Under normal circumstances, the decision of the ECB to raise interest rates by 0.25 per cent at a time when the European economy is slowing, and inflation seems to be peaking, would have been a very big deal. However, with the peripheral debt crisis still deteriorating, the rate increase has not really been the centrepiece of market attention today.
Instead, the main focus is on the composition of the ECB’s balance sheet, where a much larger, if slower moving, story is unfolding. The ECB is gradually being drawn into the “socialisation” of peripheral country debt, in ways which are completely outside the control of the central bank, and which could yet end in crisis.
Today, the ECB decided to continue accepting Portuguese debt as collateral for repo operations, even though Portugal has been downgraded by Moody’s this week. The ECB is increasingly taking actions which they would have deemed unthinkable two years ago. But they are trapped, and will remain trapped until there is a more comprehensive solution to the peripheral debt crisis.
The case for a rise in interest rates in the eurozone was discussed in this previous blog in April. This pointed out that the margin of cyclical unemployment in Europe is much smaller than it is in the US, which implies that the “correct” level for short rates (as indicated for example by the Taylor Rule) is higher in the case of the ECB than it is for the Fed. However, since April, industrial production in the global economy has slowed, and there has been a notable drop in eurozone consumers’ expenditure in Q2. In addition, inflation in the eurozone has stabilised, after a succession of disappointing data releases early in the year. Given this latest economic evidence, my own vote today would have been for no change in rates, but at least the ECB board has not indicated that any further rate rises are just around the corner.

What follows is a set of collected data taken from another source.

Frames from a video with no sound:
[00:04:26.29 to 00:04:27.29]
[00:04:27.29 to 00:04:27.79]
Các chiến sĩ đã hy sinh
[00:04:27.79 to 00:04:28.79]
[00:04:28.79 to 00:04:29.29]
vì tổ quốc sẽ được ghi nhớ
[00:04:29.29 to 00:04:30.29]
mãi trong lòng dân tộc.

All of this is, however, a sideshow compared with what is happening to the ECB’s balance sheet. As the private financial market has progressively withdrawn funding from the banking systems of Greece, Ireland and Portugal, the ECB and its constituent national central banks have been sucked into replacing the lost capital on an increasingly alarming scale.
The banking sectors in the three most troubled economies have been unable to issue bonds with a maturity of greater than 12 months since the crisis blew up in 2010. Furthermore, the private repo market has largely dried up, implying that banks in the troubled economies have had to turn to the ECB as the only source of available liquidity.

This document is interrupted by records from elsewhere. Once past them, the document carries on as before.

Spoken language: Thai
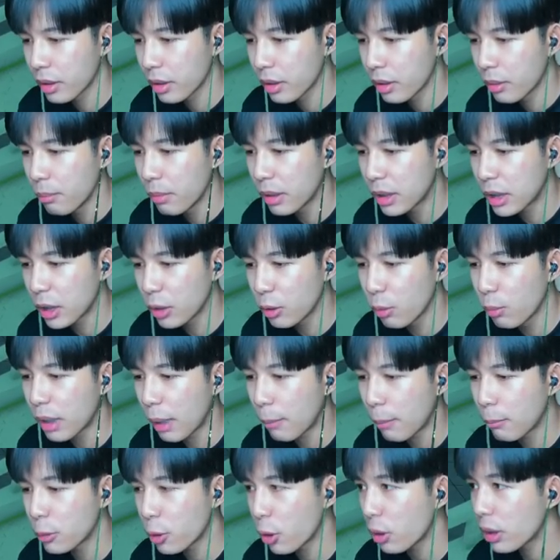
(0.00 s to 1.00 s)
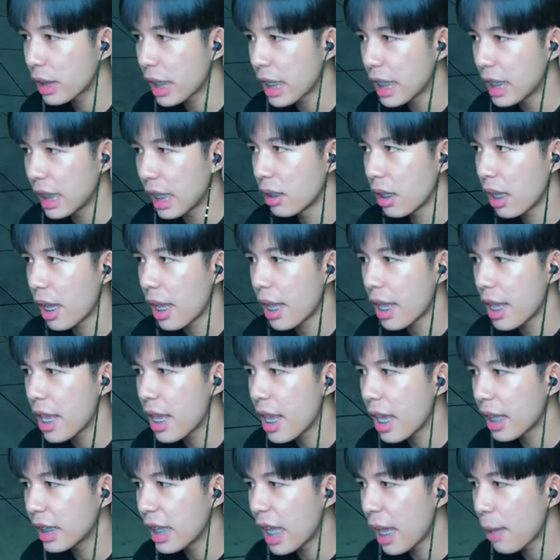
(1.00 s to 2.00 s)
มึงจะลุมทำส้นตีนเลยเฮ้ย
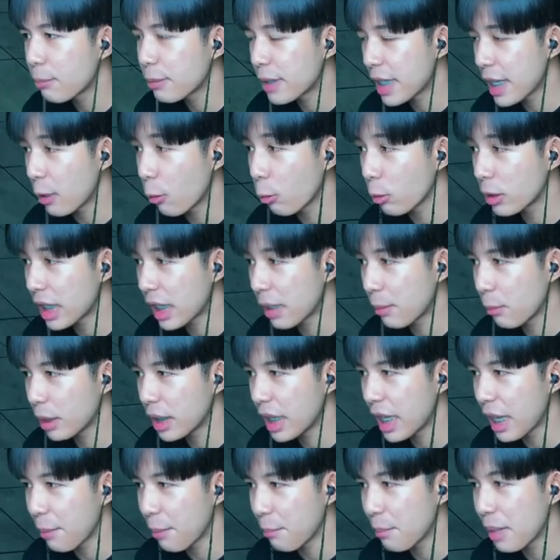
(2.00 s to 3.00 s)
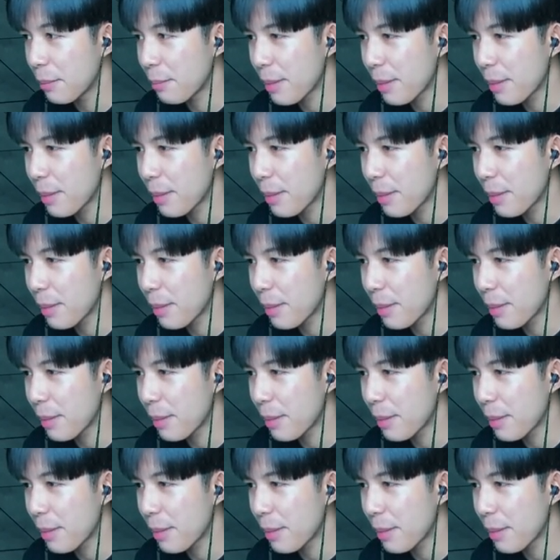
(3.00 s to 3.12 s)
อันนี้ FC กูจริงปะนี่มึงไม่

All of this is now fairly familiar, but the important point is that it is still showing no sign of any improvement, even though the EU is preparing to release the latest round of emergency funding for Greece. Martin Wolf’s column explained in considerable detail yesterday why the European rescue operation has so far failed to persuade the government bond markets that the troubled economies are moving back towards solvency. In fact, it is the reverse.
The banking markets have drawn the same conclusion. The imposition of additional, increasingly onerous, fiscal tightening on chronically weak economies seems to be raising, rather than lowering, the market’s assessment of sovereign default risk. And that has made it harder to imagine any improvement in the private funding of the banks, which are large holders of sovereign debt, and need to use it as collateral in repo operations.

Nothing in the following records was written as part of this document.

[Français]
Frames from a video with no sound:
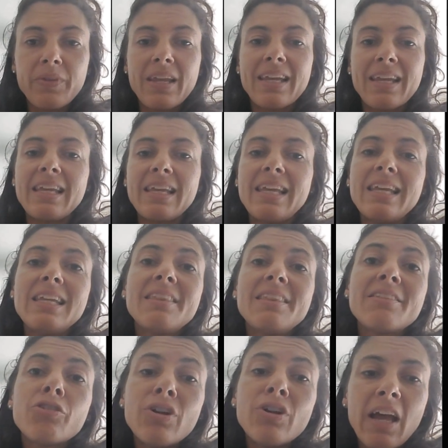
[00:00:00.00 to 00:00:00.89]
Et
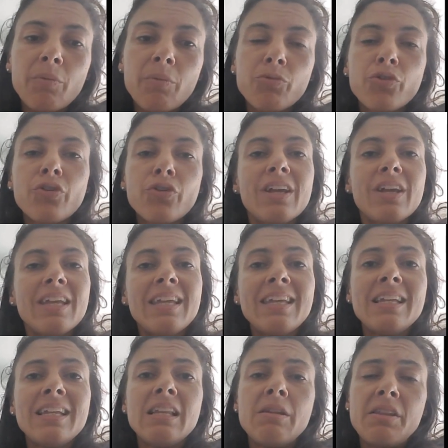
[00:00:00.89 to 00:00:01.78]
il tolère mieux et
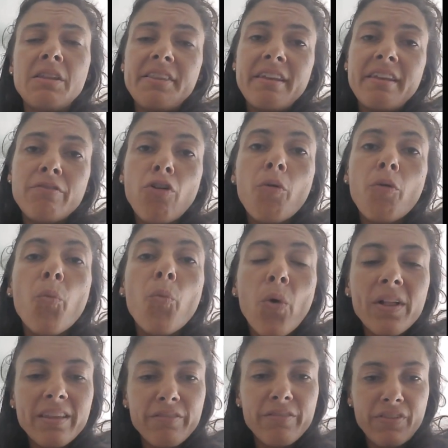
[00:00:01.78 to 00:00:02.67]
il développe
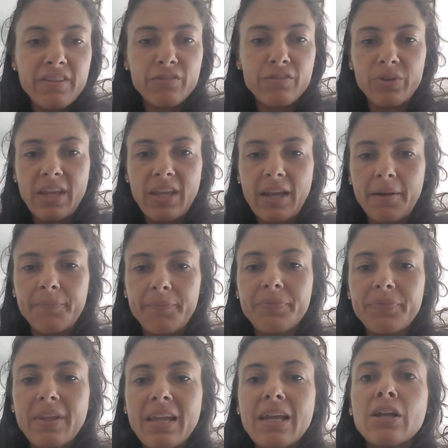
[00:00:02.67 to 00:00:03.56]
moins d'effets secondaires.
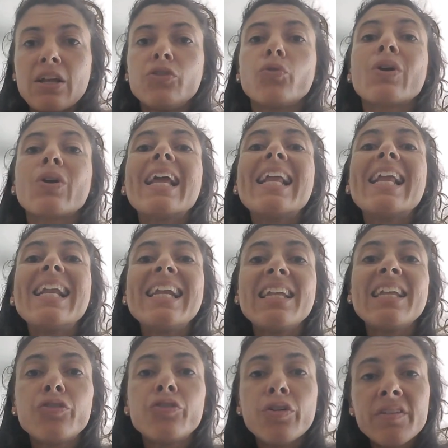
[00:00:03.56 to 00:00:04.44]
Donc
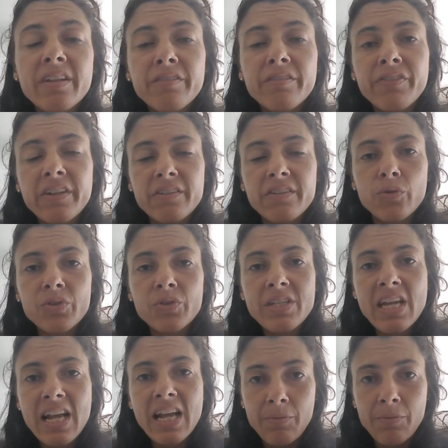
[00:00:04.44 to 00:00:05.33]
les deux effets
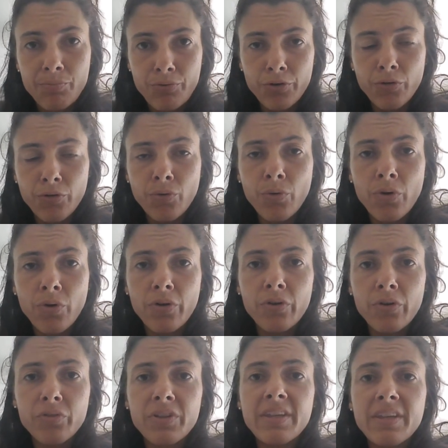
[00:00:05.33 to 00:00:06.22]
secondaires les plus
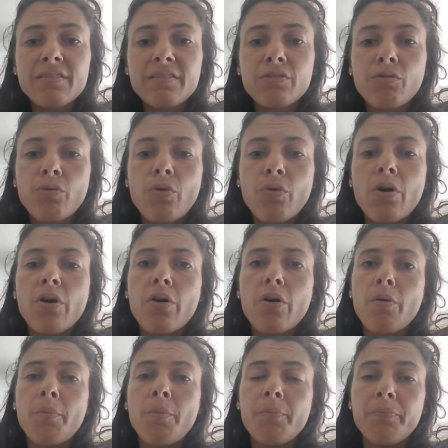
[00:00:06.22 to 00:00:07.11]
courants qui
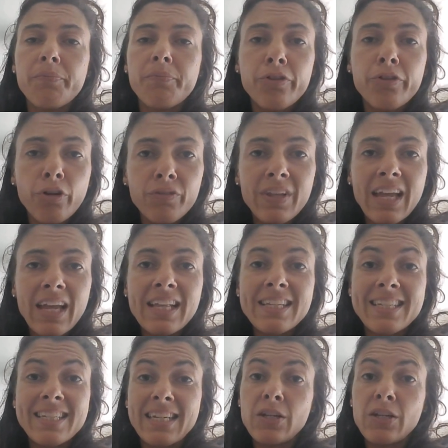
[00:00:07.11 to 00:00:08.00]
euh,
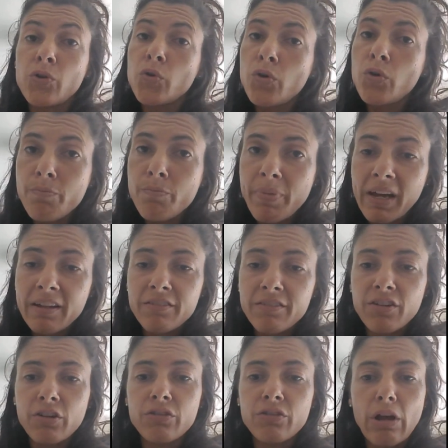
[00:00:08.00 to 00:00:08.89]
surviennent chez une
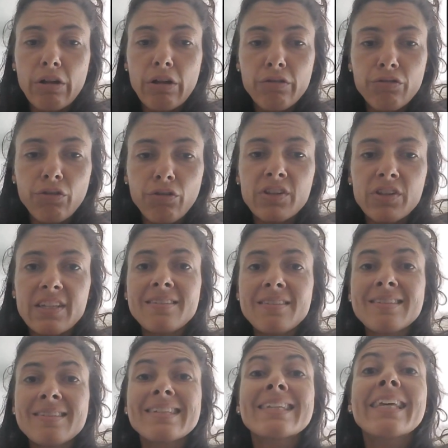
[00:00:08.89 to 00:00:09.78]
personne sur
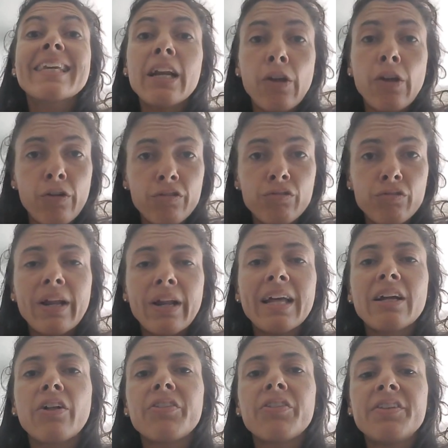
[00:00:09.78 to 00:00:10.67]
dix, quelle que soit
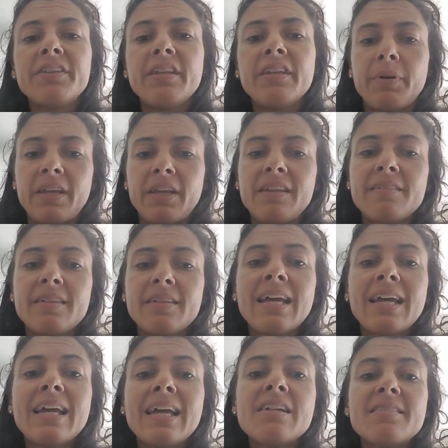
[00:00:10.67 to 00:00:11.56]
la quantité prise,
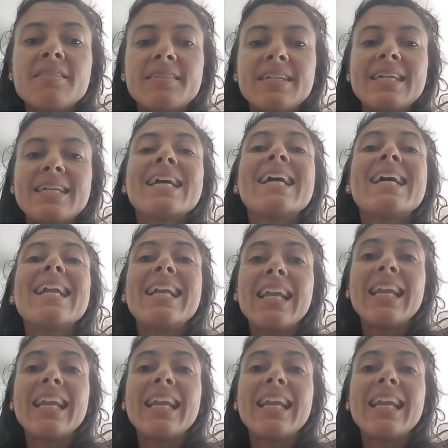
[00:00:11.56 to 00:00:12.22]
c'est la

As a result, the ECB has had to provide open ended liquidity, or face the certain failure of the banking sectors in the peripheral countries. The ECB is now financing around 20 per cent of the balance sheets of Greek and Portuguese banks, and has a total exposure to the troubled economies in excess of €400bn. Not all of this would be ultimately written off in the event of sovereign defaults. But the capital and reserves of the European System of Central Banks is only €81bn, so recapitalisation of the central banks could easily become necessary. As a result, much of the risk which has been taken on by the ECB would be “socialised” or “communitised” across the taxpayers of the EMU nations.
As if that were not enough of a problem, there are signs of a further, and even less controllable, problem emerging. Ordinary bank depositors in Greece and Ireland are beginning to shift their money out of the retail banks. Fearful of bank failures, and/or the break-up of the euro followed by currency devaluations, people are either hoarding cash under the mattress, or seeking safer havens like bank accounts in Germany.
Nicola Mai of JP Morgan has produced a neat graph on the extent of this bank deposit flight, which is reproduced below:

Since the beginning of the crisis, the Greek and Irish banking institutions have lost about 15 per cent of their retail deposits. The consequence of this bank run is that the ECB has had to replace this source of bank funding as well. The pace of withdrawal of bank deposits in Greece and Ireland is not quite as fast as that which occurred during the Argentinian crisis in 2000-02, and has not shown any sign of recent acceleration, but it adds a volatile and unpredictable element to the crisis.
As the UK government found in the case of Northern Rock, the appearance of queues outside banks is one of the worst nightmares which a central bank can face. It has not happened in Europe – yet.